5 thoughts on “Day One

  1. Welcome to Africa! Glad your social sponsor took care of your sugar/milk needs! As a recent CLO – Community Liaison Officer, with the critical job of recruiting and assigning social sponsors – I’m glad he/she/they took care of you! There would not typically be coffee filters in the Welcome Kit – just the equipment. If the social sponsor thinks of it, they should leave a few filters when they bring the staples. Those of use who don’t drink coffee….wouldn’t think of it!

    As to the birds you’re seeing – they are a Pied Crow. Took me forever to find them on the internet when we first came to Liberia! All over Africa. “Pied” refers to the white
    “vest” they have. Pied Crows are very smart, and can be taught to talk. There’s a guy in Atlanta who hatches and raises them for sale as pets. He gets about $2,000 per bird.

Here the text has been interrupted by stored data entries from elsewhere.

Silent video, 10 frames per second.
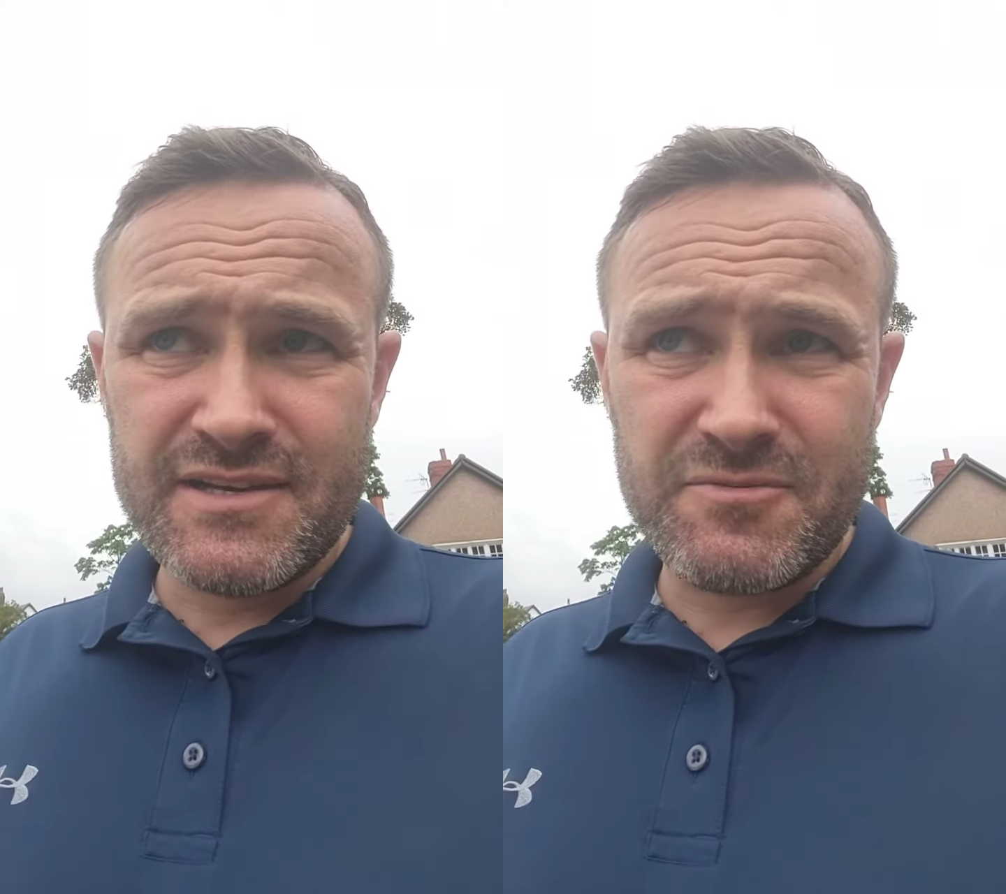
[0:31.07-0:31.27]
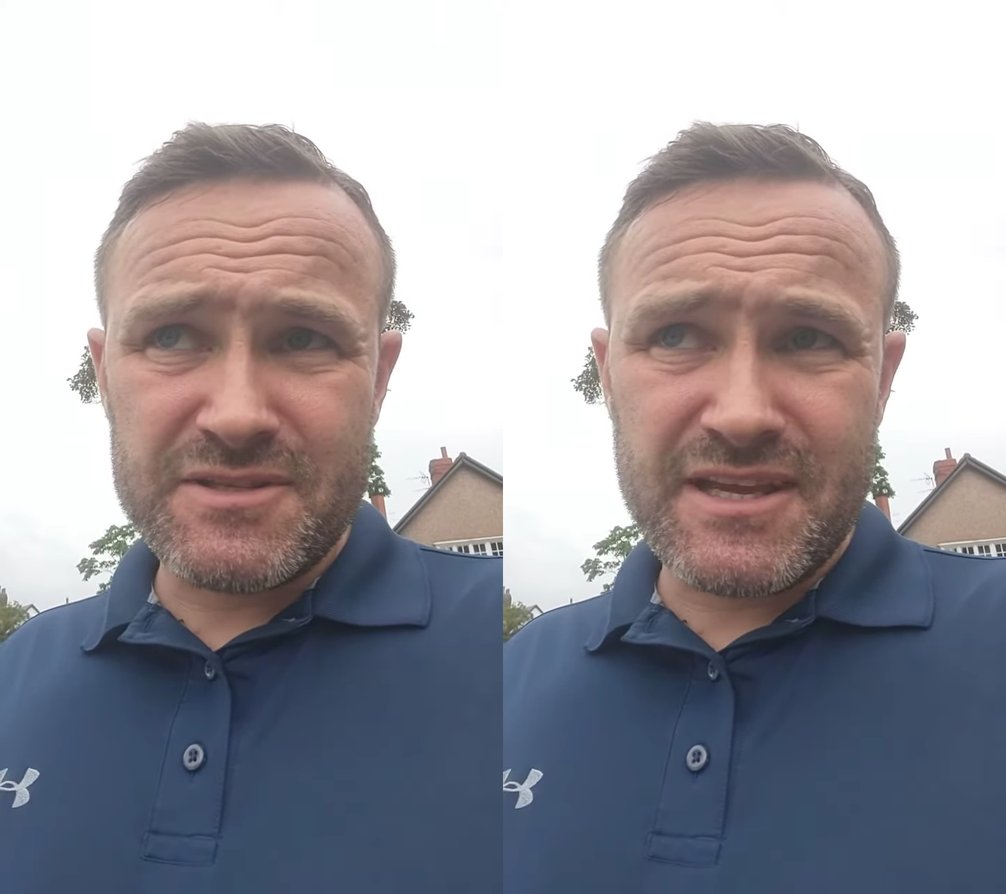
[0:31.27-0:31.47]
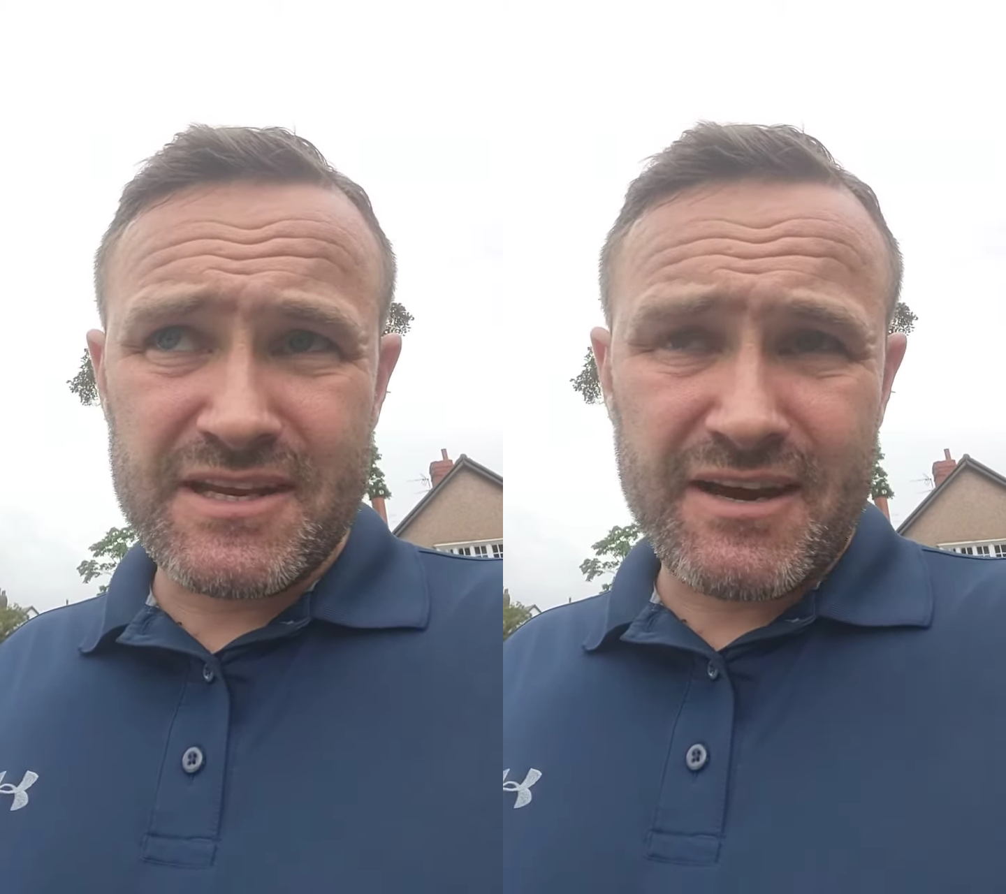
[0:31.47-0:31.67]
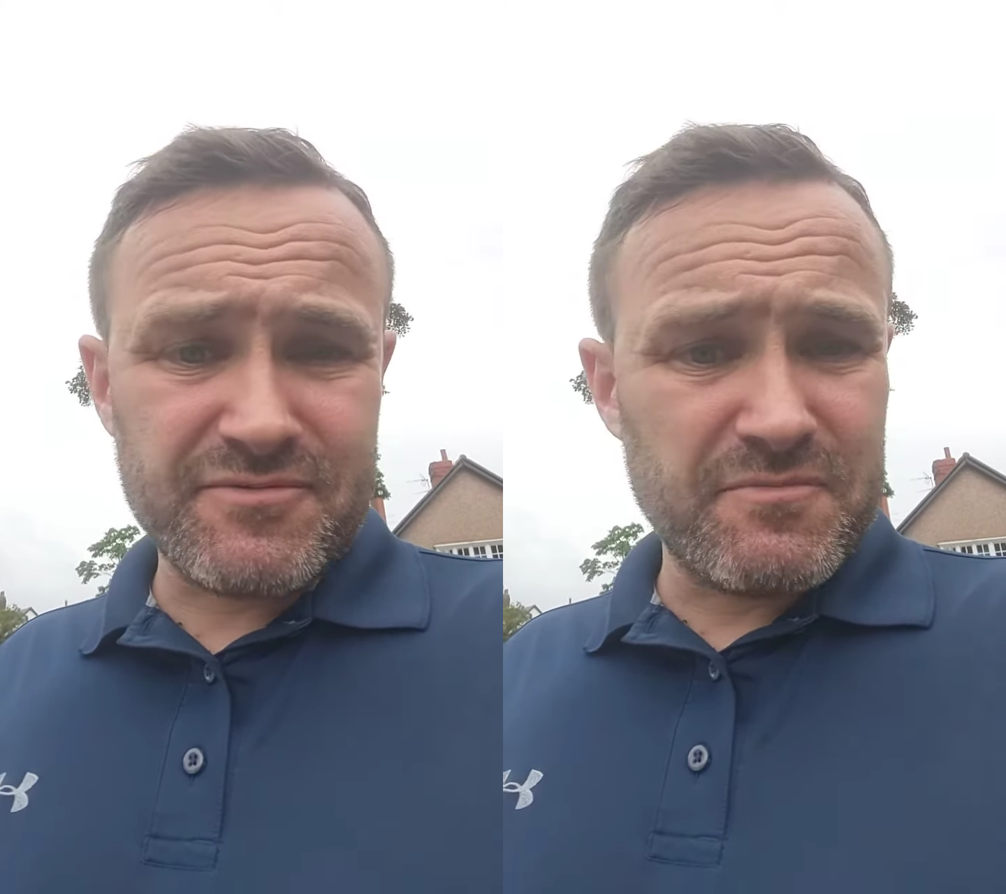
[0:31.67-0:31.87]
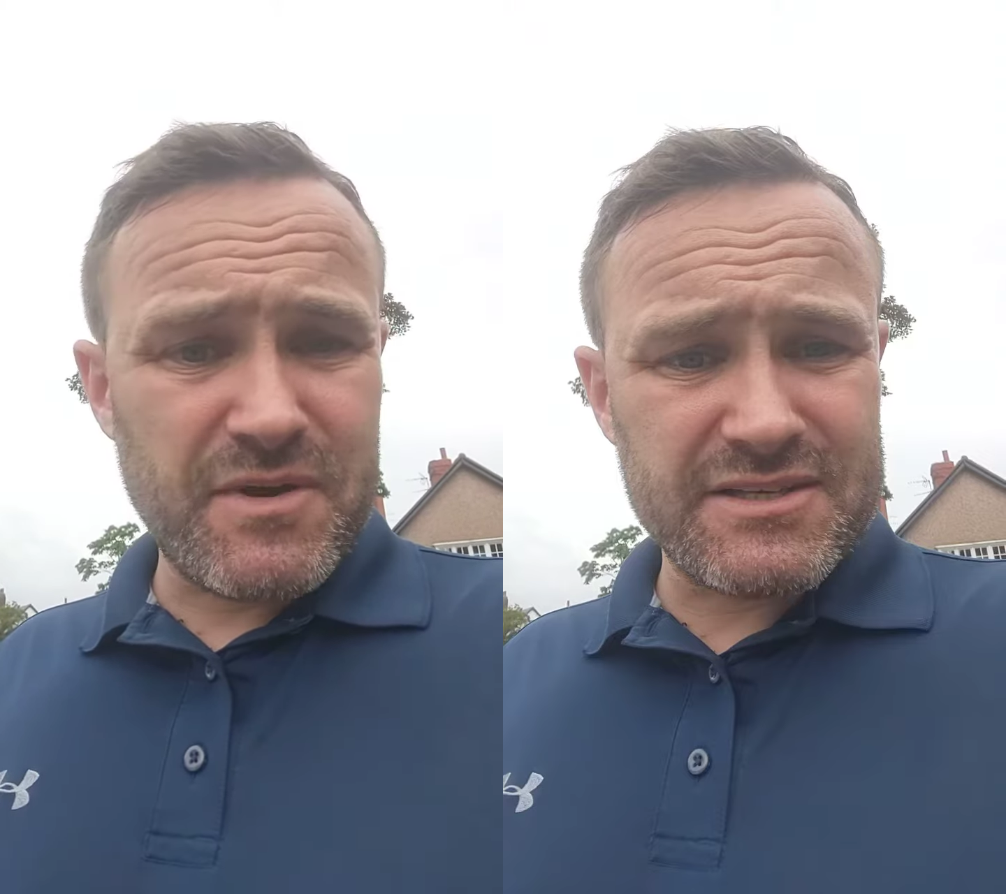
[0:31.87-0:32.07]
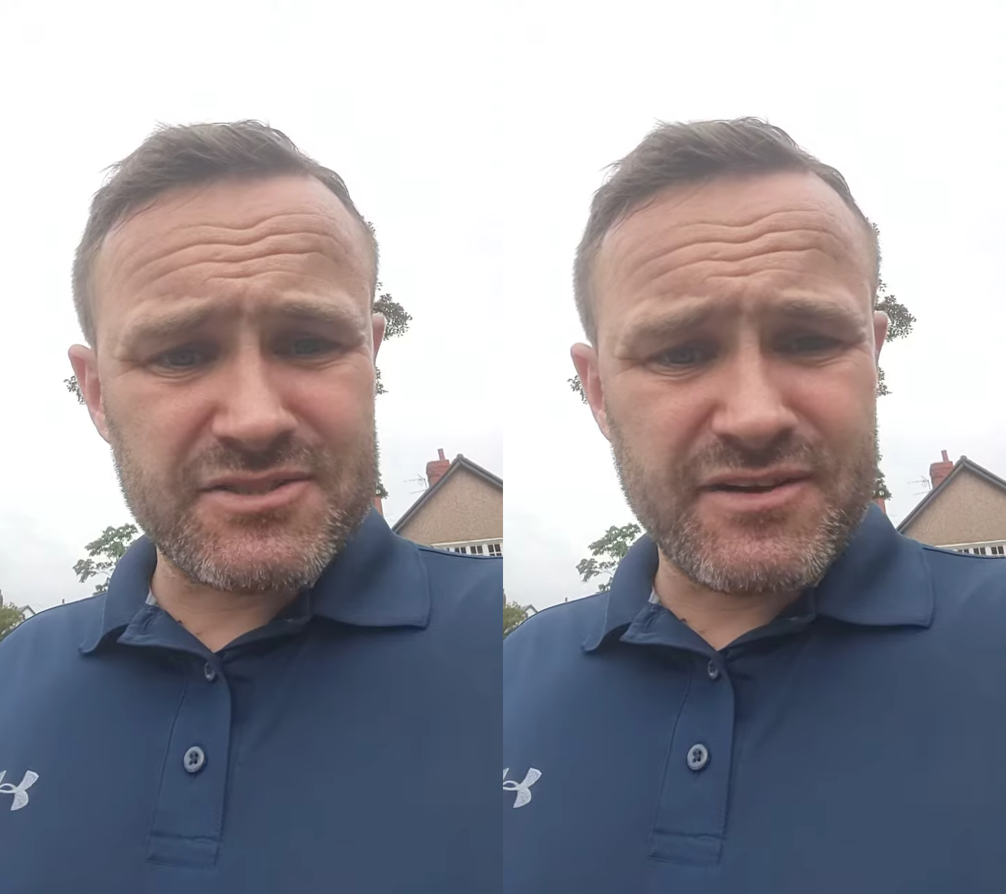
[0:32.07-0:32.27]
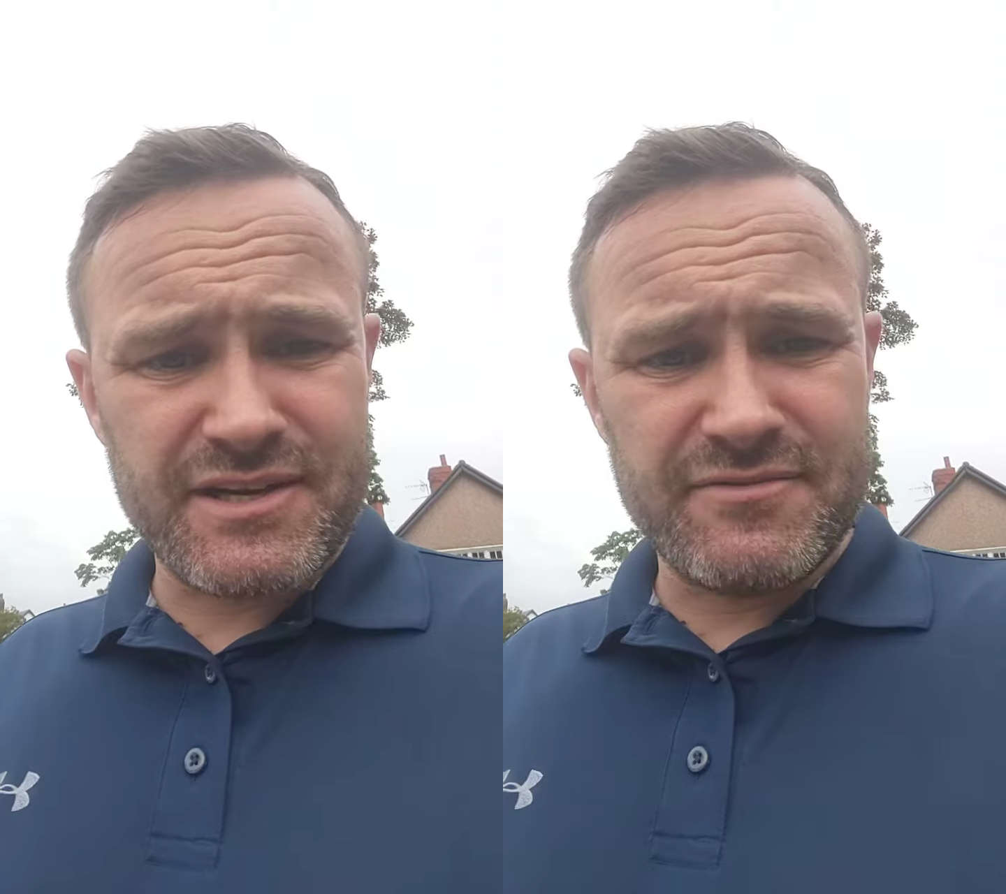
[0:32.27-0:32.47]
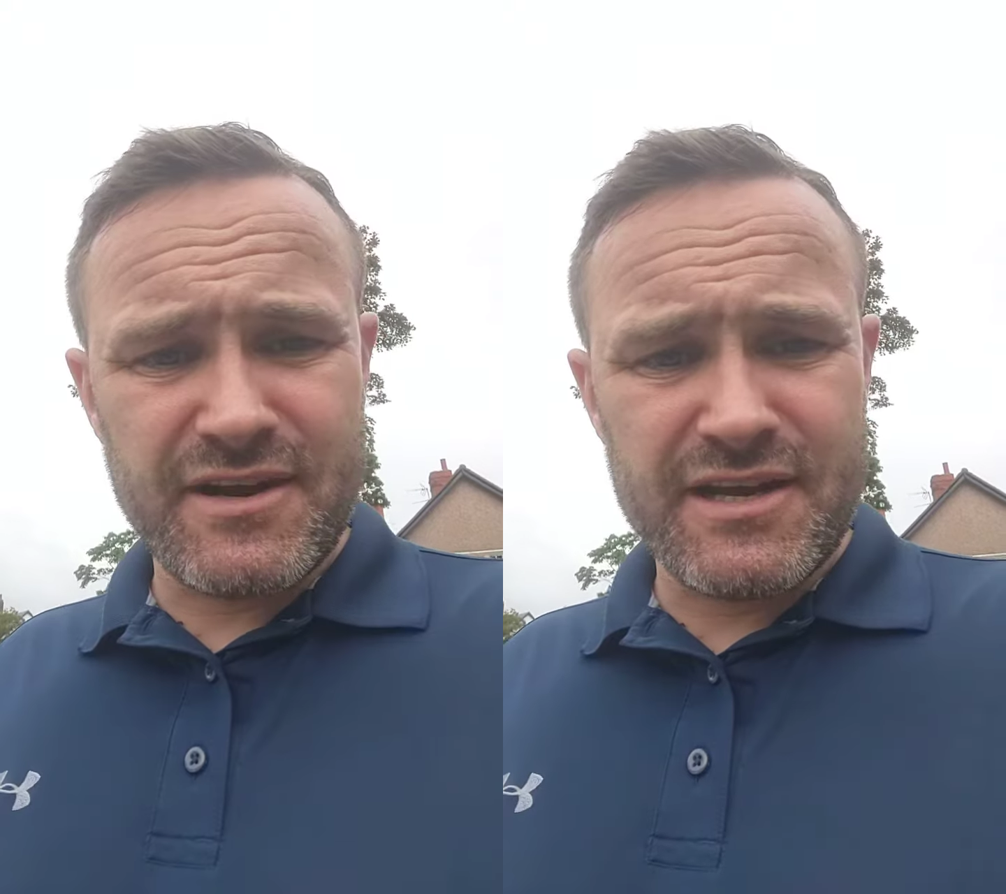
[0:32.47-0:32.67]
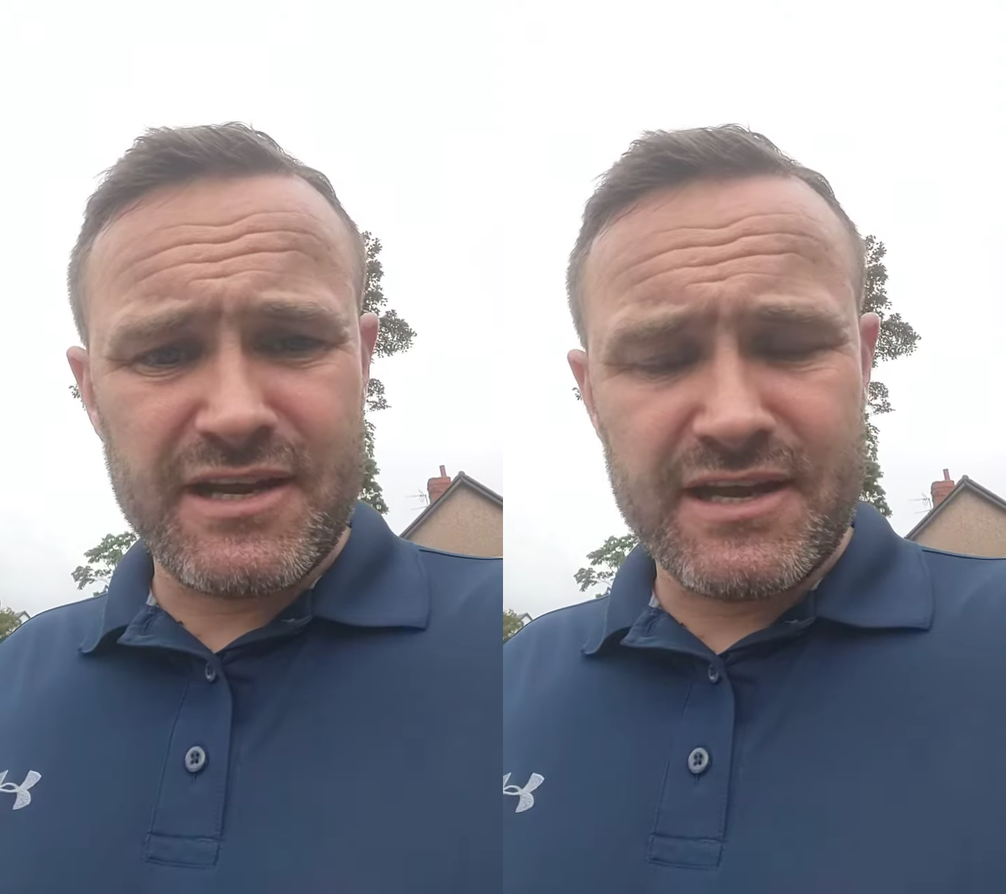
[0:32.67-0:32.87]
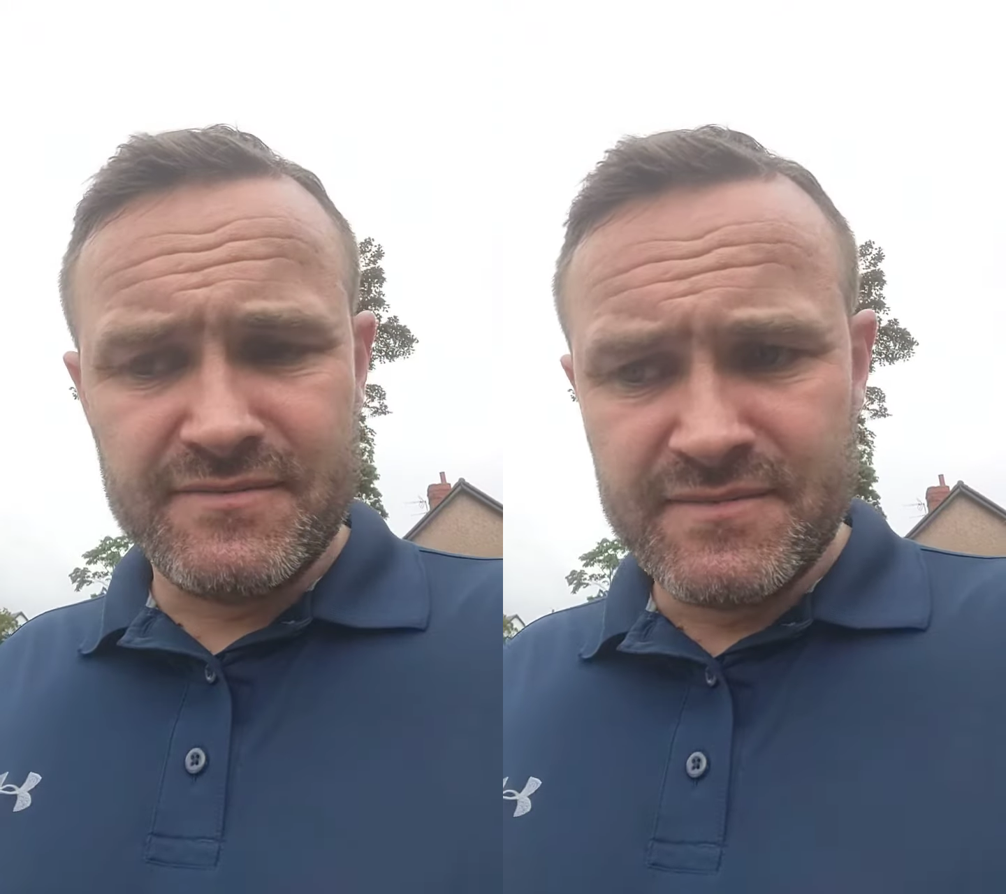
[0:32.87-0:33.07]
we didn't have the best credit
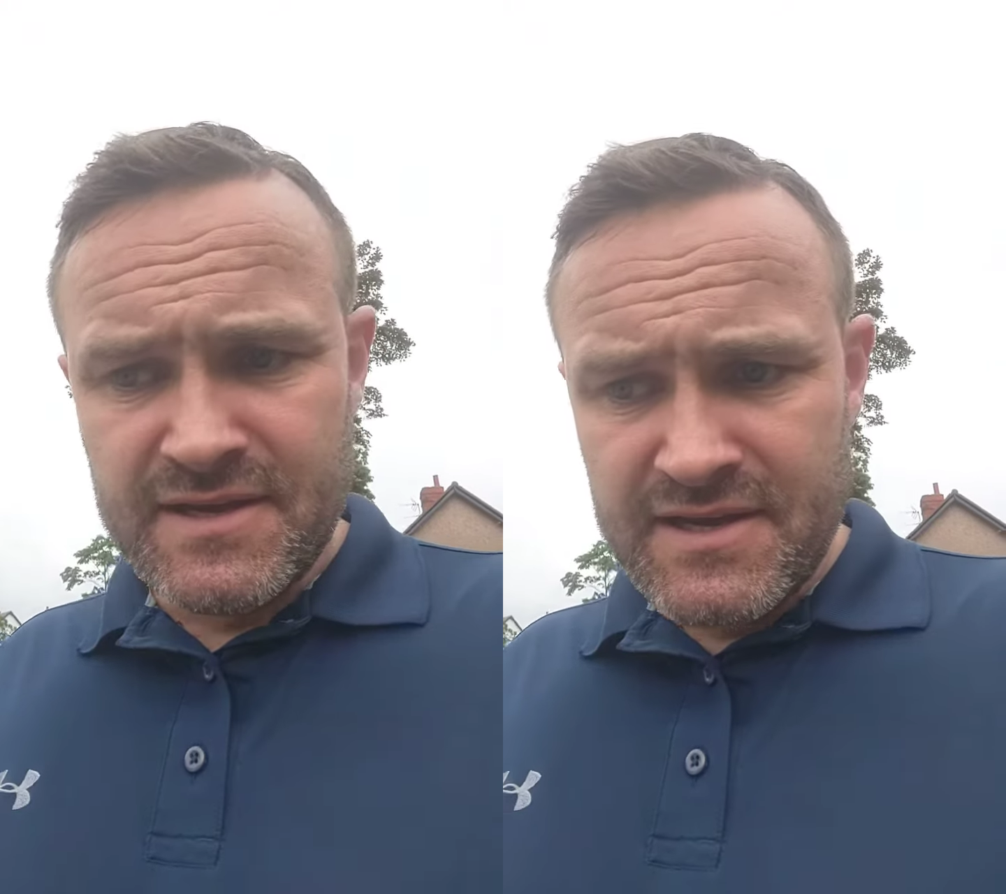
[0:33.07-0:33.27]
rating,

    And as to the people on the street – be very, very careful both driving and walking. Many are killed every week/month. And car accidents are the #1 way Americans overseas get hurt/killed. They probably referenced it in the SOS class, and it IS a very serious problem. So just be careful! Many people with no driver’s licenses, few road rules, and bad vehicles make a dangerous situation. You’ll probably have a RSO – Regional Security Office – briefing next week with specific details.

    Good Luck! Enjoy your time! Deb


    • What great information! I have a new respect for the Pied Crows worth $$$ flying around! And yes, our social sponsor has been fantastic – I can only hope I can pay it forward as well as she has! Thanks for reading and commenting!


  2. The Birds are Pied Crows – all over Africa. They can be taught to talk and are sold in the US for $2000 each as pets – hatched by a guy in Atlanta. As an Embassy person in Liberia, I can tell you that there are many, many deaths on those roads. Be very, very careful! Both driving and walking. We are told that if you hit someone, or get hit – call Post One immediately. The RSO and security will deal with it. Don’t get out of the car, lock the doors, and return to the Embassy compound as soon as possible. Though ambulance/hospital service there may be better than here – it’s very risky! Car/road accidents are the number one/two way Americans get killed overseas. The other is fire. The DOS does not provide paper products in the Welcome kits, just the key equipment. Toilet paper/paper towels etc…are generally provided by the Social Sponsor, at least starter rolls! Welcome to Africa!


  3. I have been awaiting your post of your arrival. I am looking forward to hearing more about it ! I enjoy your blog. It is like reading a book.